Objective: We aimed to ascertain whether a decline in serum phosphorus and a concomitant decline in protein intake are associated with an increase in the risk of death.
Design: In a 3-y study (7/2001–6/2004) of 30 075 prevalent maintenance hemodialysis (MHD) patients, we examined changes in serum phosphorus and in normalized protein nitrogen appearance (nPNA), a surrogate of dietary protein intake, during the first 6 mo and the subsequent mortality. Four groups of MHD patients were defined on the basis of the direction of the changes in serum phosphorus and nPNA.

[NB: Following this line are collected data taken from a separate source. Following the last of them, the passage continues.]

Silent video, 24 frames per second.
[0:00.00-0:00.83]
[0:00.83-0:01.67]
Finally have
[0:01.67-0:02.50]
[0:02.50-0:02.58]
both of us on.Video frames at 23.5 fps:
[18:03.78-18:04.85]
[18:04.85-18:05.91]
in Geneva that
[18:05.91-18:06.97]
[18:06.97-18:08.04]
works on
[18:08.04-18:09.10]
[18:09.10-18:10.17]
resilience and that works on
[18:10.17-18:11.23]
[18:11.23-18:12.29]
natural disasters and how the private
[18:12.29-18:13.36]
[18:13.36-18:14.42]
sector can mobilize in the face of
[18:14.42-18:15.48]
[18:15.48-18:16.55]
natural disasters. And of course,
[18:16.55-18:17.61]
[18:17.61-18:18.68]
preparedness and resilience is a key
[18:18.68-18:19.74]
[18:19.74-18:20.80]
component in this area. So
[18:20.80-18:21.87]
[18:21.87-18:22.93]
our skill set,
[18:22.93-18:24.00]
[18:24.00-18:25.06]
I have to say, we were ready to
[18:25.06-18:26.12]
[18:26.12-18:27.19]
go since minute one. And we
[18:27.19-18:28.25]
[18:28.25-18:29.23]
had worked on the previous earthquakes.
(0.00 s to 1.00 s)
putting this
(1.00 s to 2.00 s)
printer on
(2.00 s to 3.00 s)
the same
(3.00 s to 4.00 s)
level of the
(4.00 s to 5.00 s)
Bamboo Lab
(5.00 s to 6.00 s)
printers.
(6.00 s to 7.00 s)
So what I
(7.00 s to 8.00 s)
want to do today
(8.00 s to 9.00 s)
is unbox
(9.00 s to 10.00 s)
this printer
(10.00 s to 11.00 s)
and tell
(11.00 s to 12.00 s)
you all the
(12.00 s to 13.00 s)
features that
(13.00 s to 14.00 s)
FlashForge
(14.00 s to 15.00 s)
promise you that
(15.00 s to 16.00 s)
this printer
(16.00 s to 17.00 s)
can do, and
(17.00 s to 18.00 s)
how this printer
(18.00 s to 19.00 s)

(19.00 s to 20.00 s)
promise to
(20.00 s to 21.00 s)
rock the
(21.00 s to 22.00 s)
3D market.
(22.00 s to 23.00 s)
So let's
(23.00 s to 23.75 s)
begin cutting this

Results: Baseline phosphorus had a J-shaped association with mortality, whereas higher baseline nPNA was linearly associated with greater survival. Compared with MHD patients whose serum phosphorus and nPNA both rose over 6 mo, those whose serum phosphorus decreased but whose nPNA increased had greater survival, with a case mix–adjusted death risk ratio of 0.90 (95% confidence limits: 0.86, 0.95; P < 0.001), whereas those whose phosphorus increased but whose nPNA decreased or those whose phosphorus and nPNA both decreased had worse mortality with a risk ratio of 1.11 (1.05,1.17; P < 0.001) and 1.06 (1.01,1.12; P = 0.02), respectively.
Conclusions: The risk of controlling serum phosphorus by restricting dietary protein intake may outweigh the benefit of controlled phosphorus and may lead to greater mortality. Additional studies including randomized controlled trials should examine whether nondietary control of phosphorus or restriction of nonprotein sources of phosphorus is safer and more effective.